Could you copy every record below exactly, leaving out the pictures?

------------------------------------------------------------

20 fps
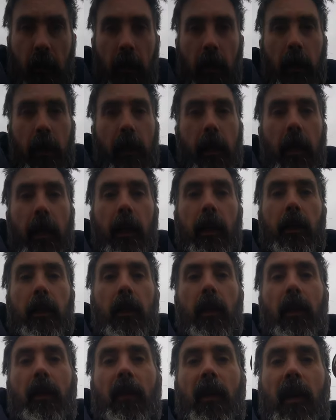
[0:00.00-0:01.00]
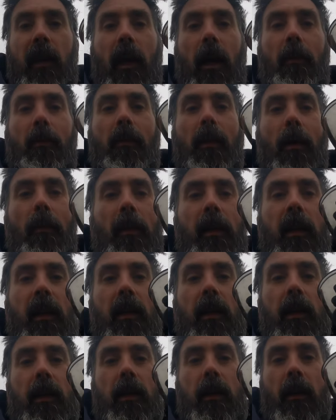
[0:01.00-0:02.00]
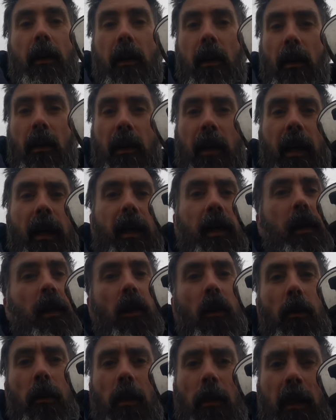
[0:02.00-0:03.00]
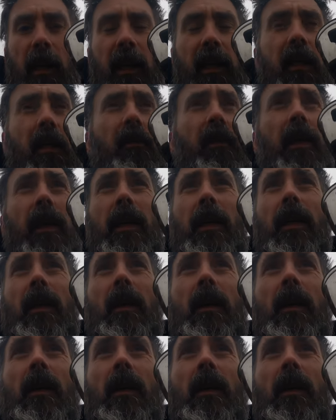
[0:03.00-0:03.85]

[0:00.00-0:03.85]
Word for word: Hi guys, I think I'm probably gonna knock it on the head in a couple of minutes, I think.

------------------------------------------------------------

### Solution to the exercise
20 fps
[0:00.00-0:01.00]
[0:01.00-0:02.00]
[0:02.00-0:03.00]
[0:03.00-0:03.85]

[0:00.00-0:03.85]
Word for word: Hi guys, I think I'm probably gonna knock it on the head in a couple of minutes, I think.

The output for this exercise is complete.